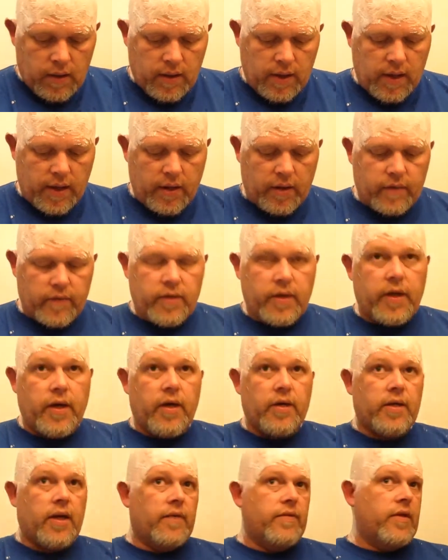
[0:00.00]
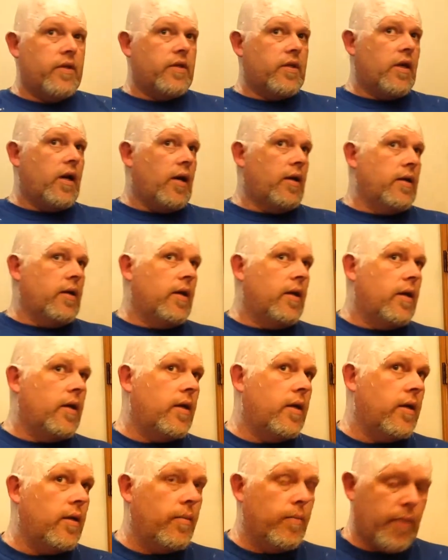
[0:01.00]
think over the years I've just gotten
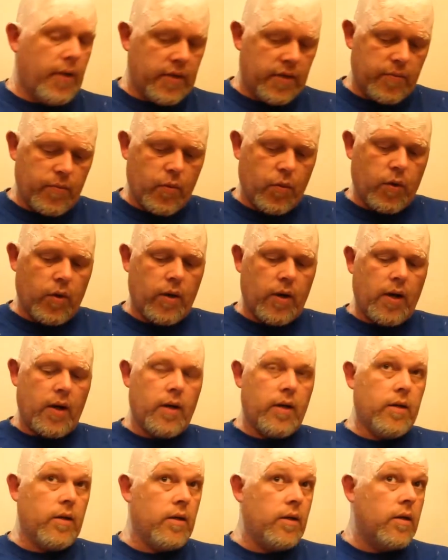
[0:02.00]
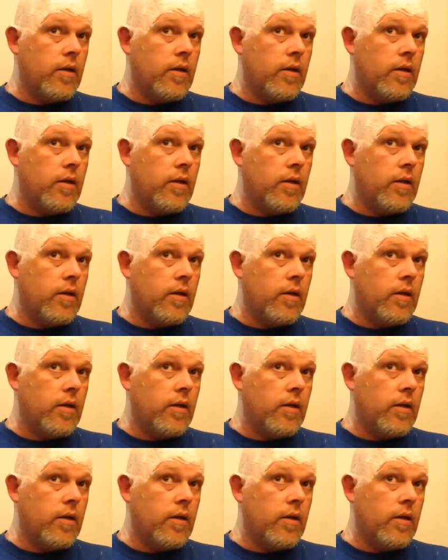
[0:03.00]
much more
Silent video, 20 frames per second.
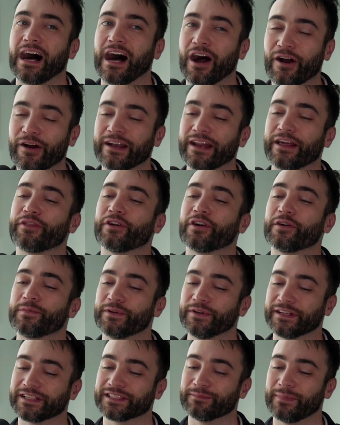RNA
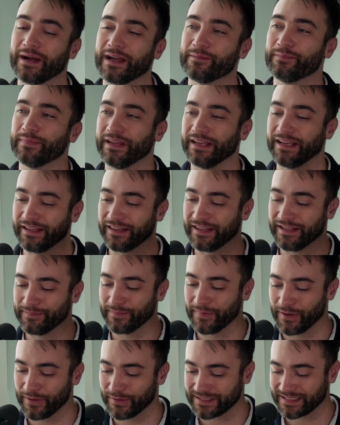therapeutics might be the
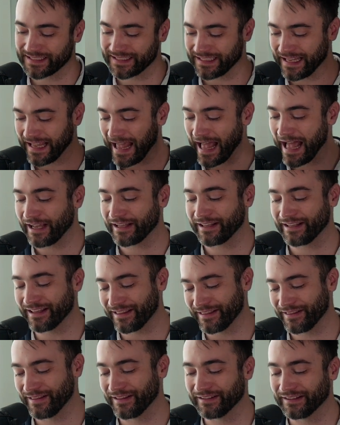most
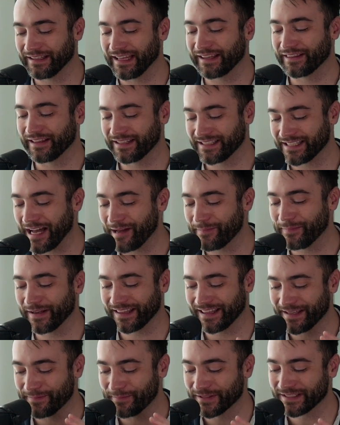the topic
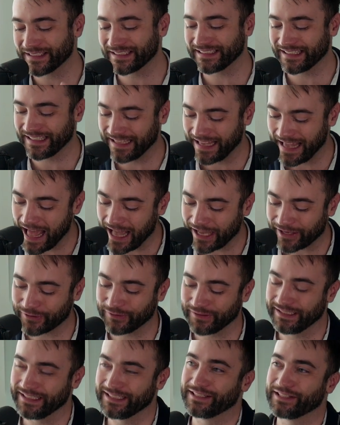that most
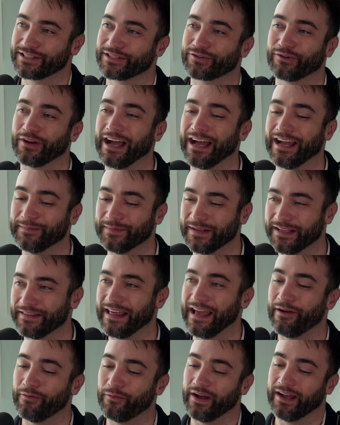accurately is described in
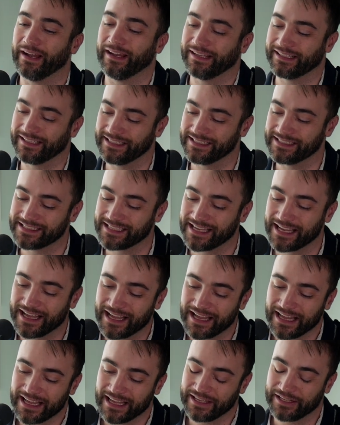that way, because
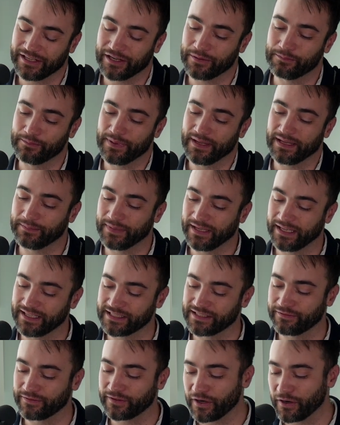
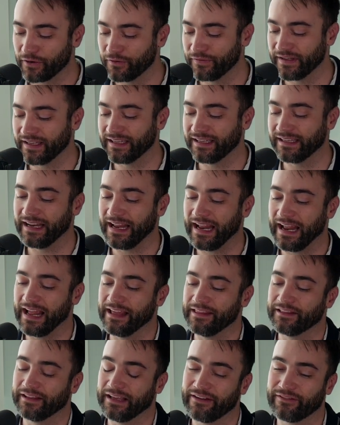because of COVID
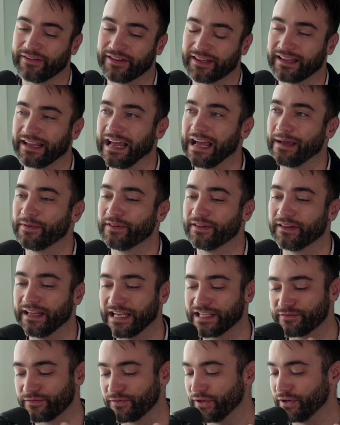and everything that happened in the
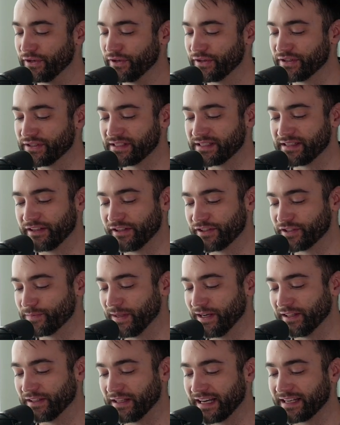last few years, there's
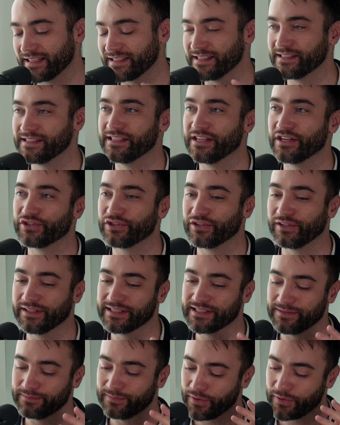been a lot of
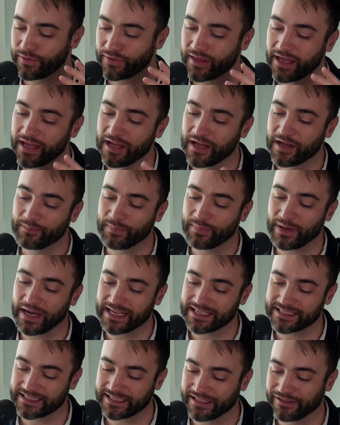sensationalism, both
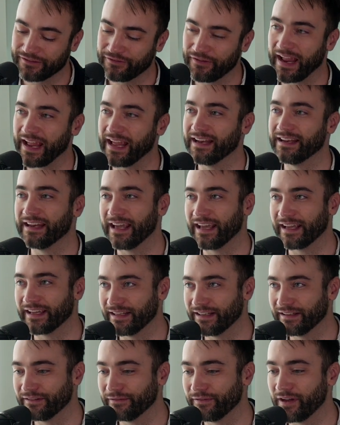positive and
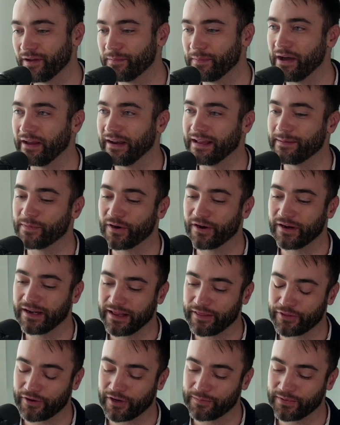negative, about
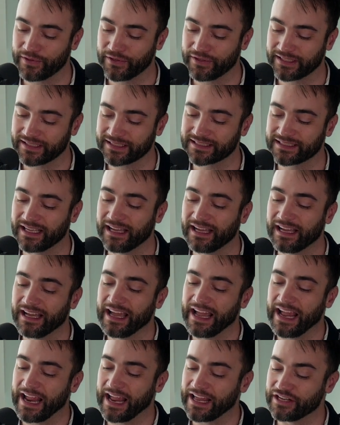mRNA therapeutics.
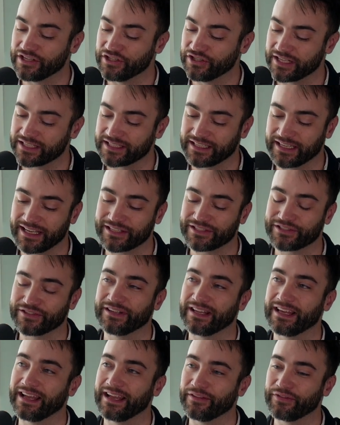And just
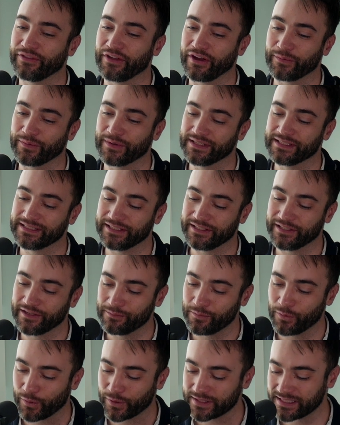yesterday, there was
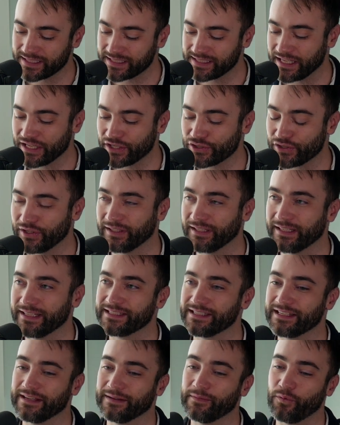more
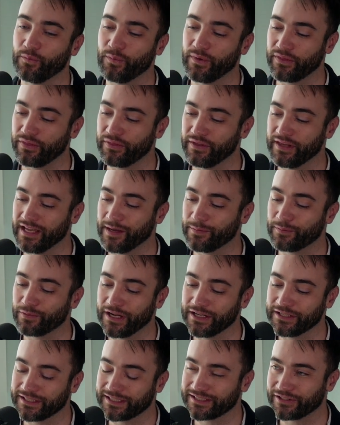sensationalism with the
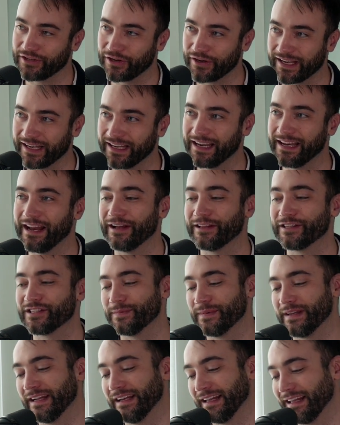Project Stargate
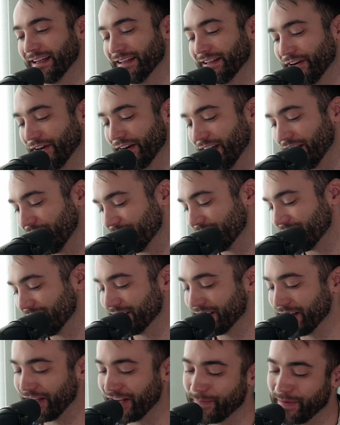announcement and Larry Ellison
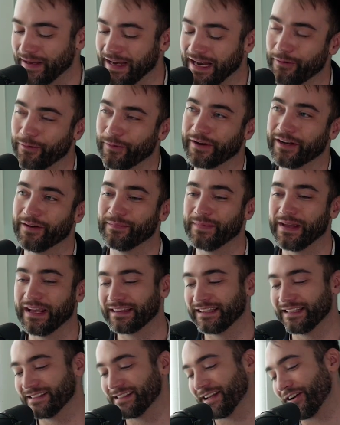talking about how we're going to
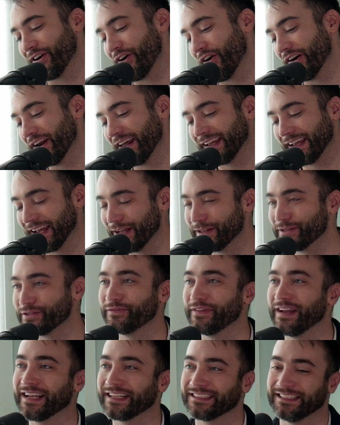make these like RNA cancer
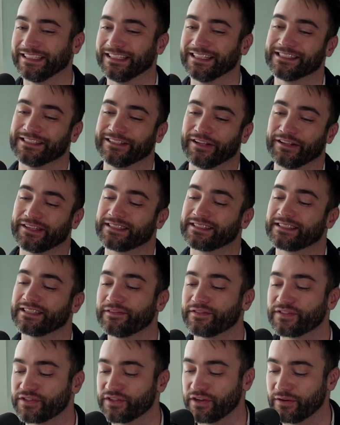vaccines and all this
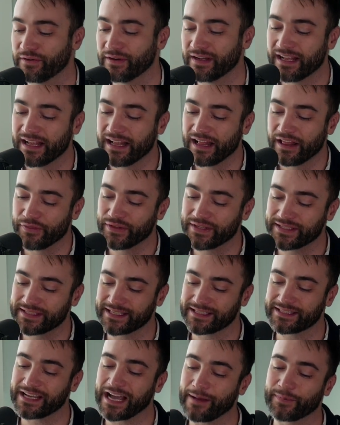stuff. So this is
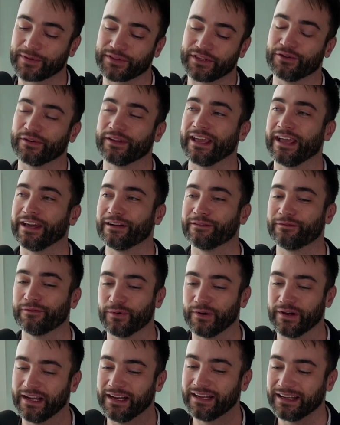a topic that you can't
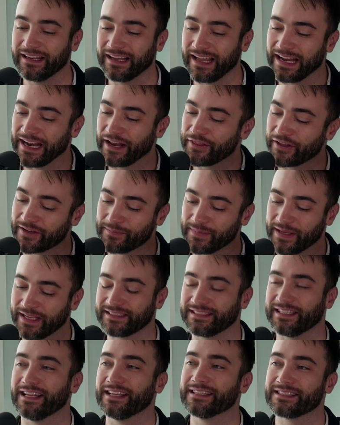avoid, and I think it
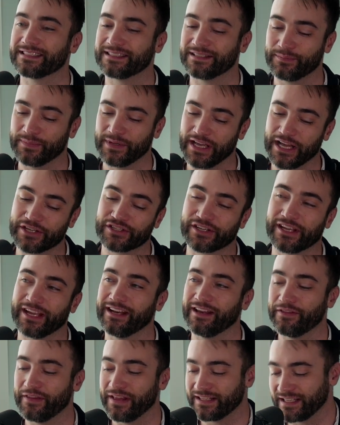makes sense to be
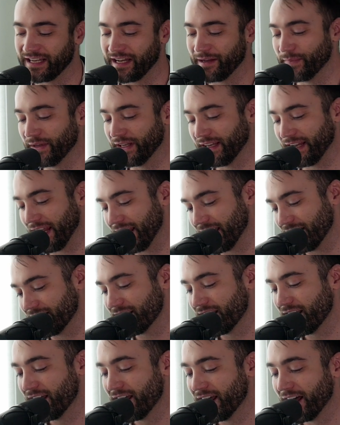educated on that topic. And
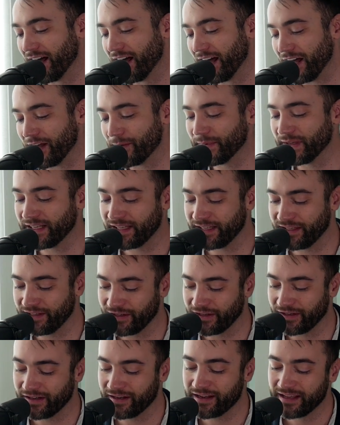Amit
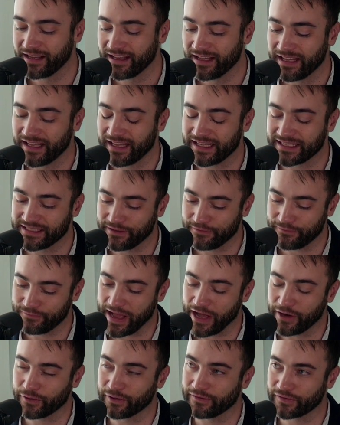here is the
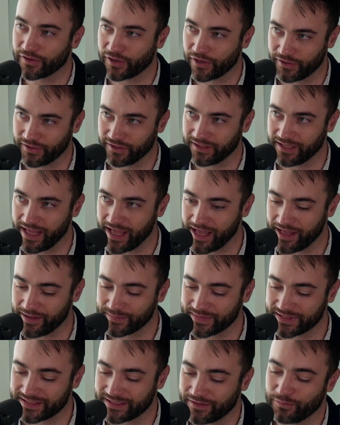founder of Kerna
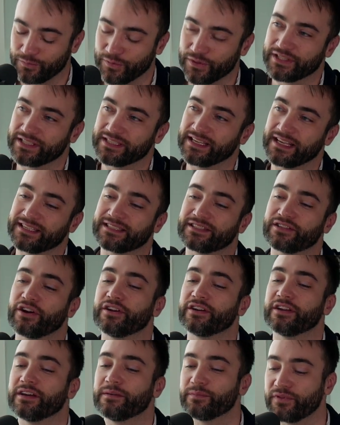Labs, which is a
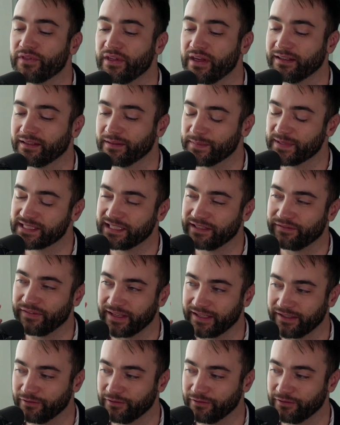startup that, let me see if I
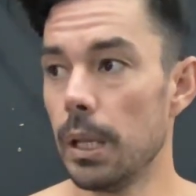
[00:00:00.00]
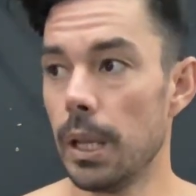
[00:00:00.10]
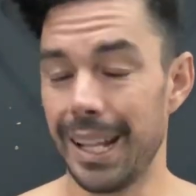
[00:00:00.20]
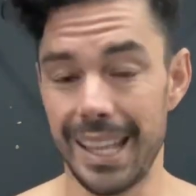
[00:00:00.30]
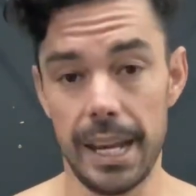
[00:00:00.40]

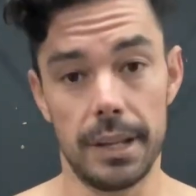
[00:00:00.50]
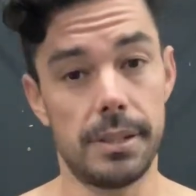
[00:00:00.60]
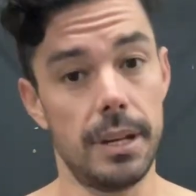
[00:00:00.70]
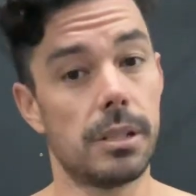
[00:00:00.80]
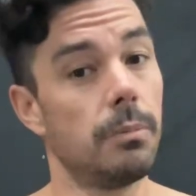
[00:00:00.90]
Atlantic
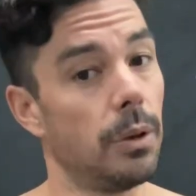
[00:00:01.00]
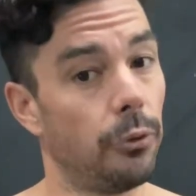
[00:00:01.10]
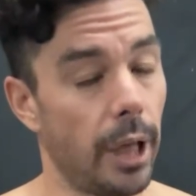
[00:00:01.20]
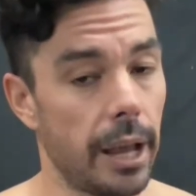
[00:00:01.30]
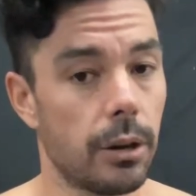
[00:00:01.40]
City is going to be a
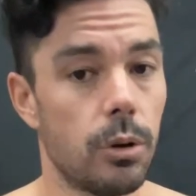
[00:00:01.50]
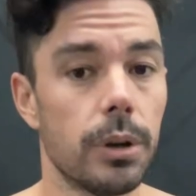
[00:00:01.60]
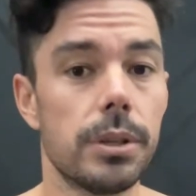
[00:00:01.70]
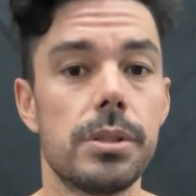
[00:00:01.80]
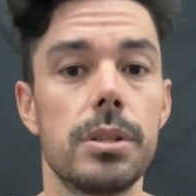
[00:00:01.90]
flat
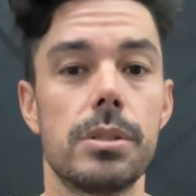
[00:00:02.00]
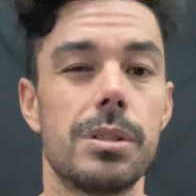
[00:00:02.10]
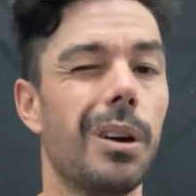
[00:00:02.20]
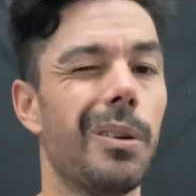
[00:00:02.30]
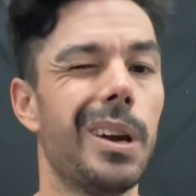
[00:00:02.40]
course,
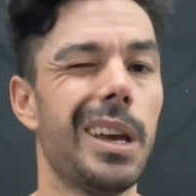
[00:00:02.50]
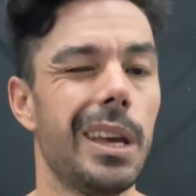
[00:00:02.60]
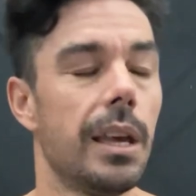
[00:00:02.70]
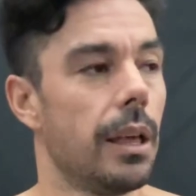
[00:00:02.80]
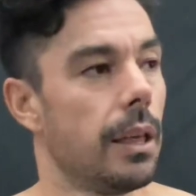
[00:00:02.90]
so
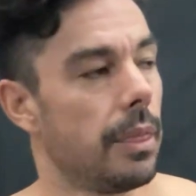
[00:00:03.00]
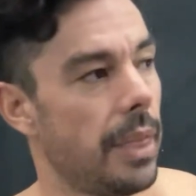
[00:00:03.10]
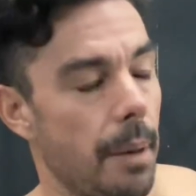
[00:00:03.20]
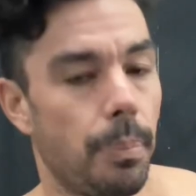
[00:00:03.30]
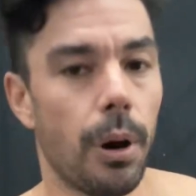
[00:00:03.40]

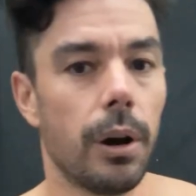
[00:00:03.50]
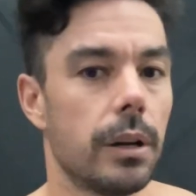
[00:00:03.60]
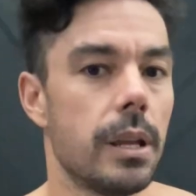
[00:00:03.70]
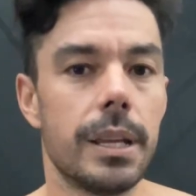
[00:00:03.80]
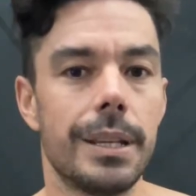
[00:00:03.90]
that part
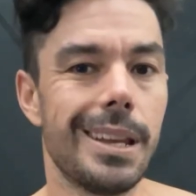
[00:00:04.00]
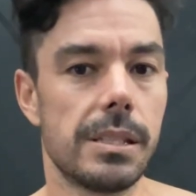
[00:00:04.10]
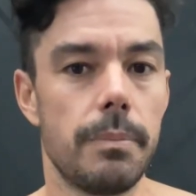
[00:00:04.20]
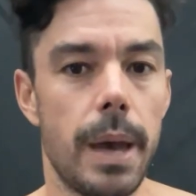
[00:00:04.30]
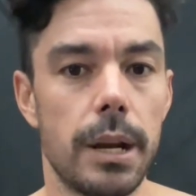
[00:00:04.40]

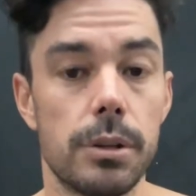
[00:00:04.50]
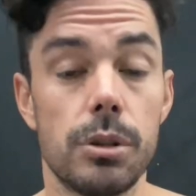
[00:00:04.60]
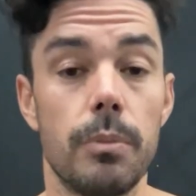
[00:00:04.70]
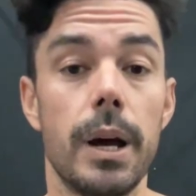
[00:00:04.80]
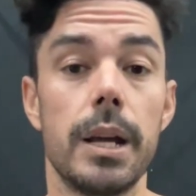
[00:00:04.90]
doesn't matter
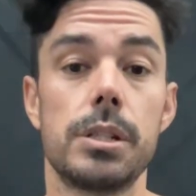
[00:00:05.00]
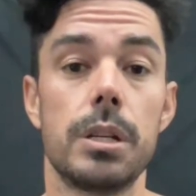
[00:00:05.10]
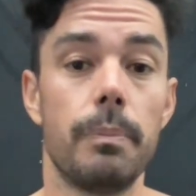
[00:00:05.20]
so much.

════════════════

In the listing above, find the line containing "[00:00:01.40]" and the line containing "[00:00:02.80]", then print exactly those two lines and every line between them, minus the pictures.

__Problem solution__.
[00:00:01.40]
City is going to be a
[00:00:01.50]
[00:00:01.60]
[00:00:01.70]
[00:00:01.80]
[00:00:01.90]
flat
[00:00:02.00]
[00:00:02.10]
[00:00:02.20]
[00:00:02.30]
[00:00:02.40]
course,
[00:00:02.50]
[00:00:02.60]
[00:00:02.70]
[00:00:02.80]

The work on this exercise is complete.